Hentzel: Life after the rapture

Caytlin.Hentzel

California-based Christian broadcaster Harold Camping predicted that the world would end May 21. As all who are now reading this know, it didn’t.

Without a doubt, many of you were unaware this event was going to take place. You played Frisbee with friends in the park, went to your day job, or lounged around in your pajamas watching TV. I am sure you had a wonderful Saturday, but apparently we need to start the countdown, because the rapture has been rescheduled to October 21st.

This is now the third time the Family Radio founder has predicted Judgment Day, his first one being in 1994. Many people hear about how the end of the world is coming and they start counting down their days. Others think it is all a scam and laugh it off.

When New York Magazine asked Camping if he was concerned that it might not occur on May 21st, he simply said, “It’s going to happen. It’s going to happen.
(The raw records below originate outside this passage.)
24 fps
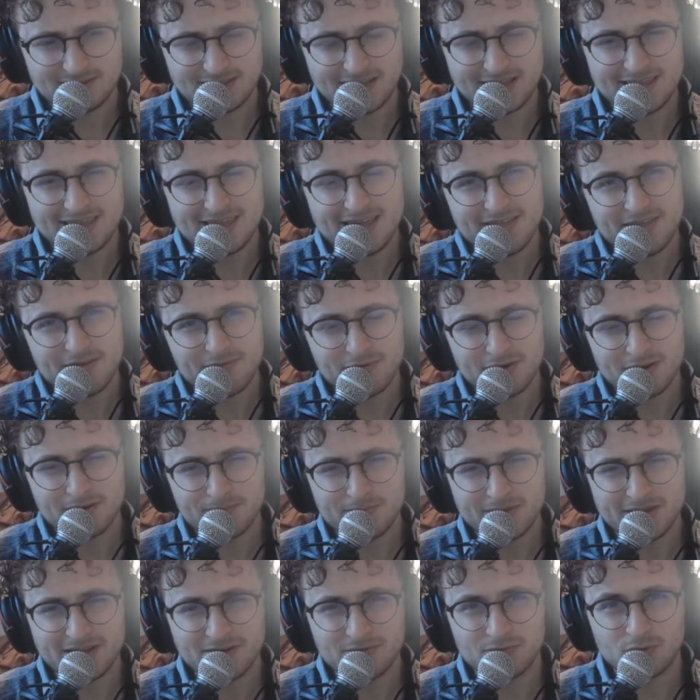yeah, they ran
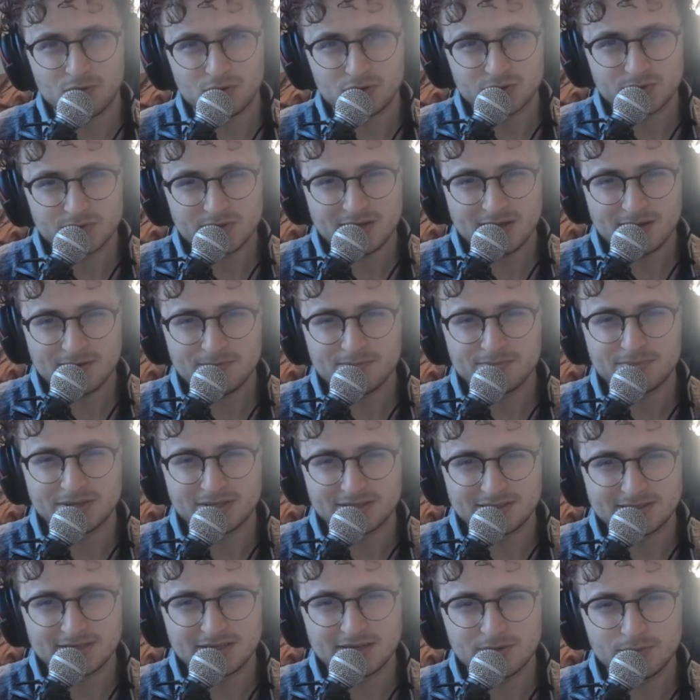pick and rolls with him, but
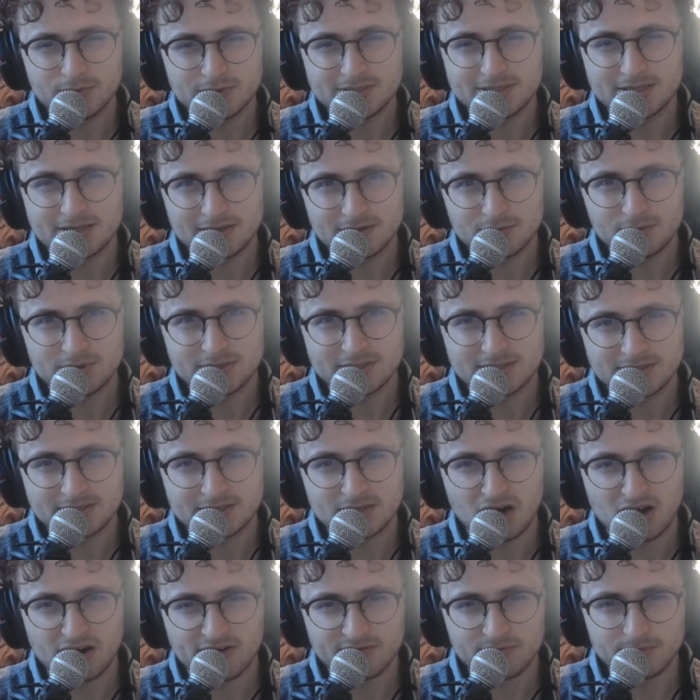it was the
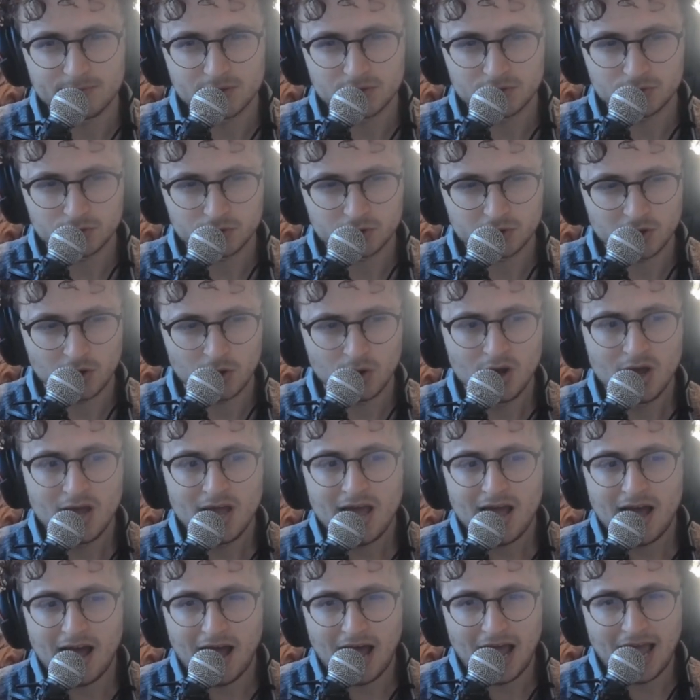Donovan Mitchell show.
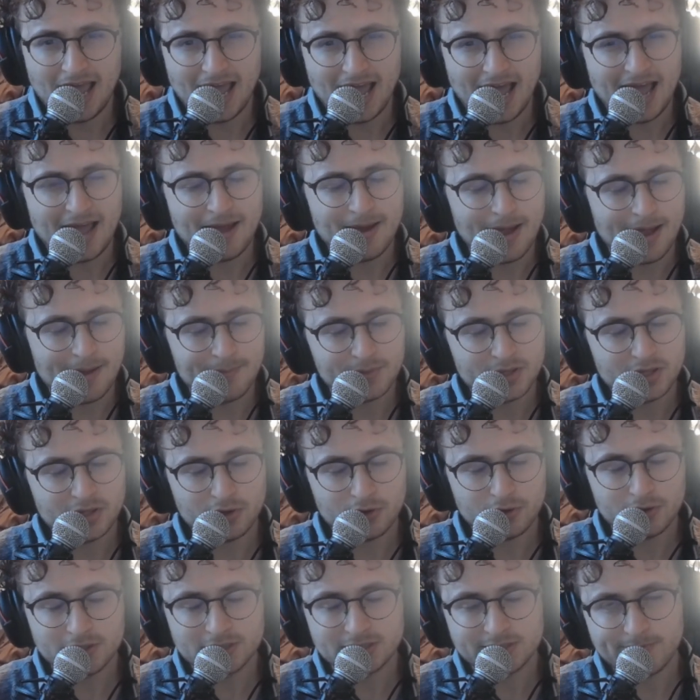I'm
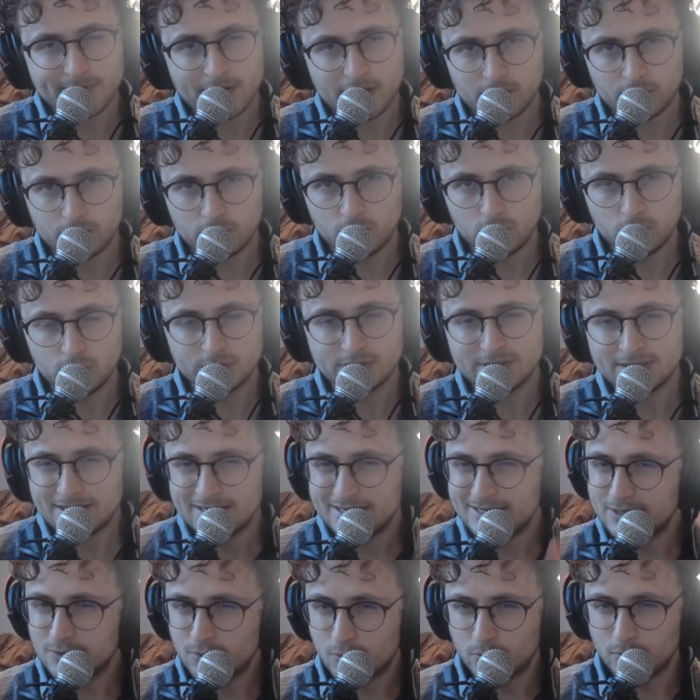curious about whose
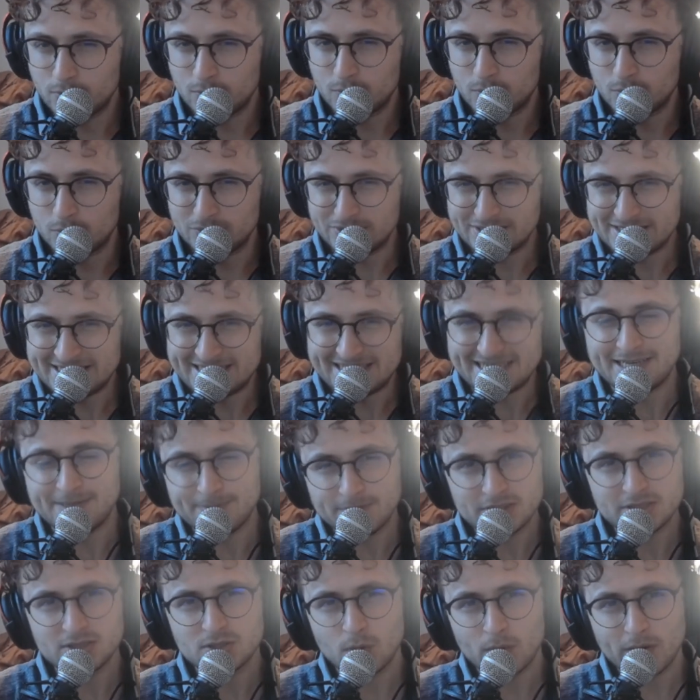quote unquote team
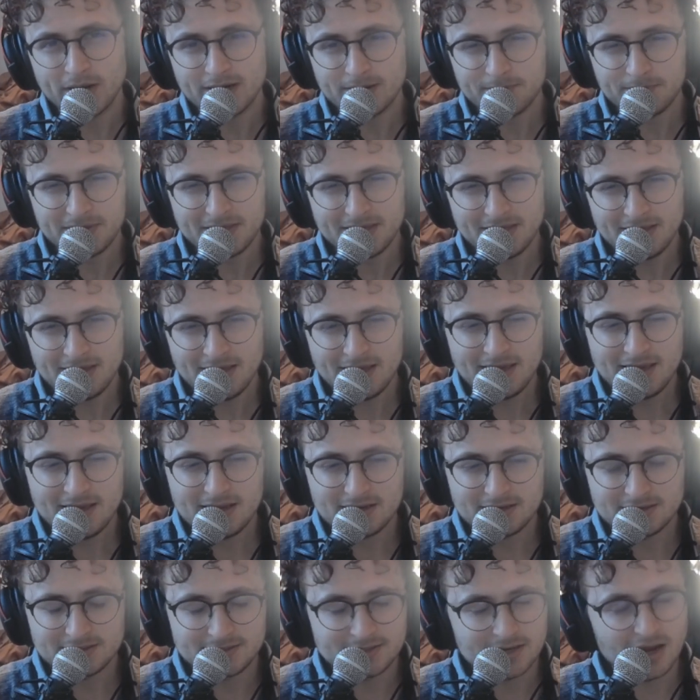it's going to be,
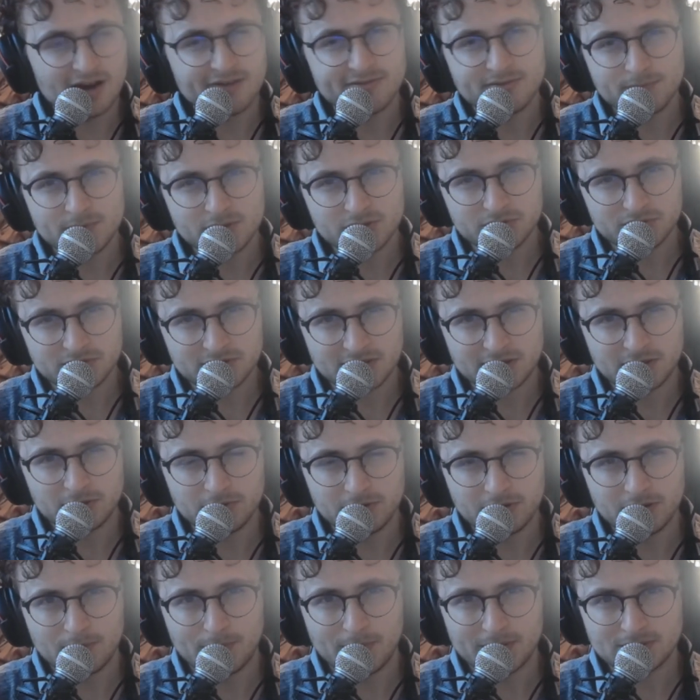because Donovan Mitchell's clearly
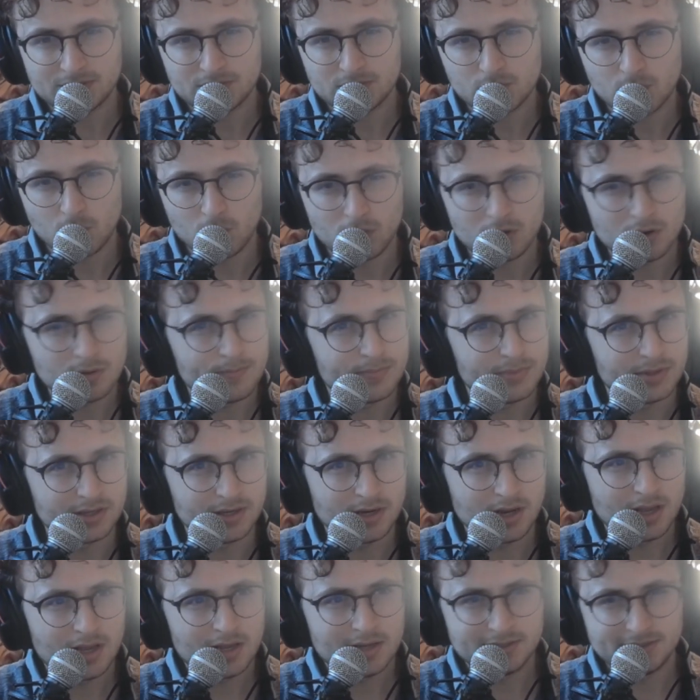the best scorer, but
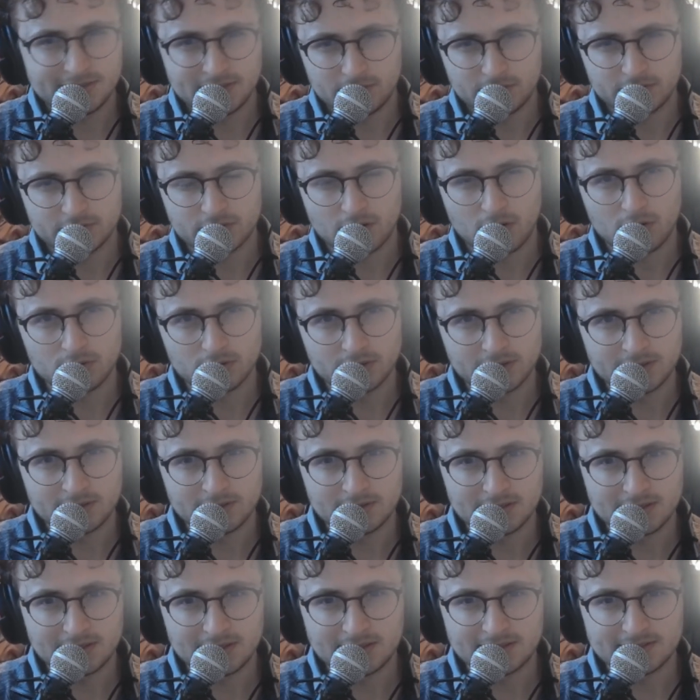Darius Garland
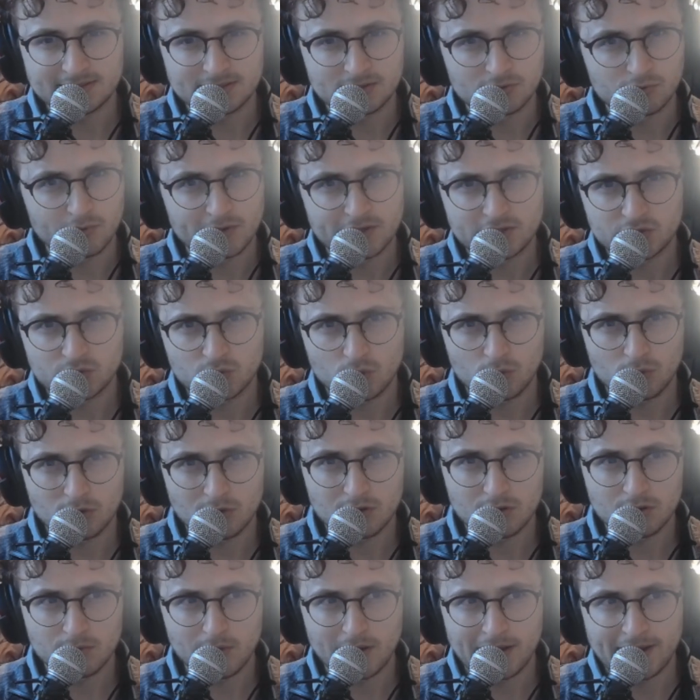is a great
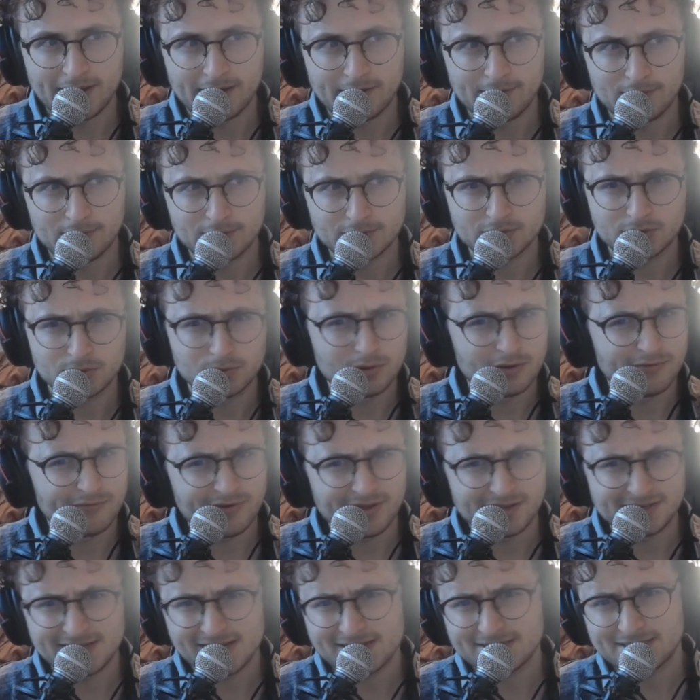scorer and also a
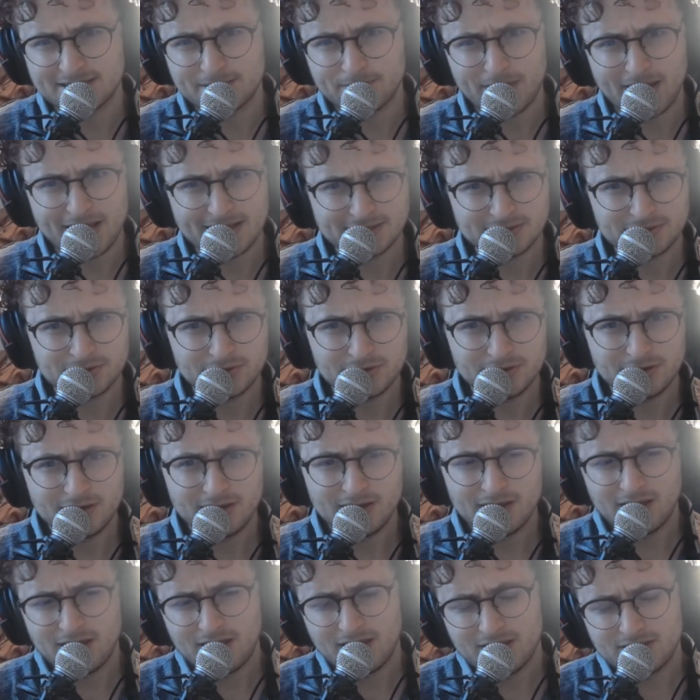fantastic passer.
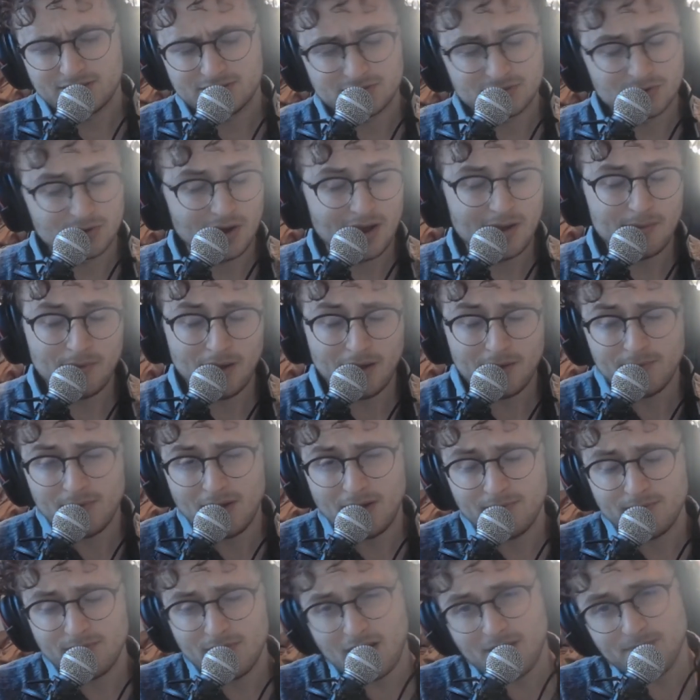So
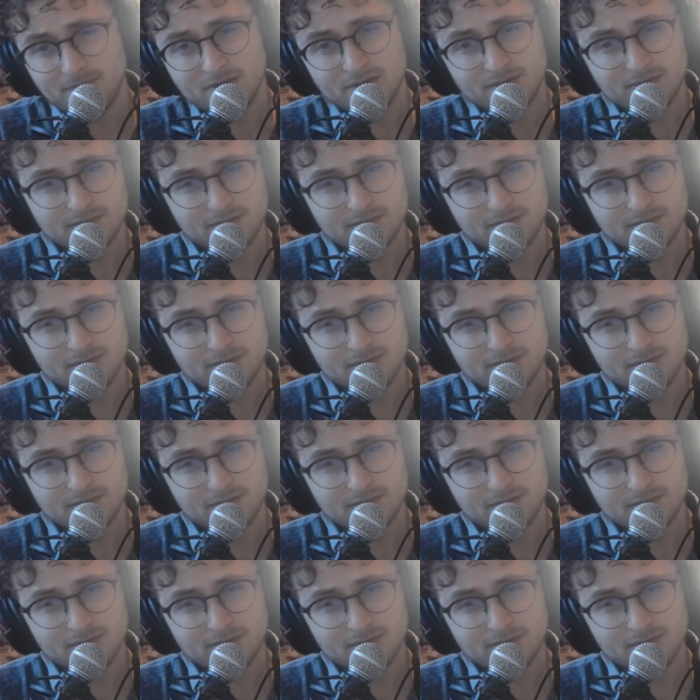I'm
I don’t even think about those kind of issues. The Bible is not — God is not playing games. I don’t even want to think about that question at all. It is going to happen.” Yet the Bible clearly says, in black and white, in any version you read:

But of that day and hour no one knows, not even the angels of heaven, nor the Son, but the Father alone. Matthew 24:36

Many people try to predict the end of the world, whether using the stars, calendars, earthquakes, weather patterns, the economic downfall of countries, or justifying that bad behavior can contribute to the demise of our planet. Believers talk about how the incident in New Orleans with Hurricane Katrina was, according to some, an act of God in order to punish the bad deeds of the city.

Professors, pastors, and professionals will be predicting the end of the world as long as there is breath in their lungs. They want their ideas to catch on like wildfire and sweep the nation with fear, and to become famous overnight. People do such an act in order to get their five minutes of fame. Let these men quibble, and feel a sense of importance, but do not let their words paralyze you. Are you going to stop taking chances, not ask that girl on a date, miss an interview, blow all of your money on trivial things?

People will live in fear looking at the clock, realizing as the number changes that is one less minute they will have. After a plethora of paralyzed minutes pass, then, and only then, will they reach out and seize the day. Any day could be our last. We could die from natural causes or a freak accident. There is no sense living in fear, because then you are not living. A famous quote from the 1992 film “Strictly Ballroom” simply puts this all into perspective: “A life lived in fear is a life half lived.”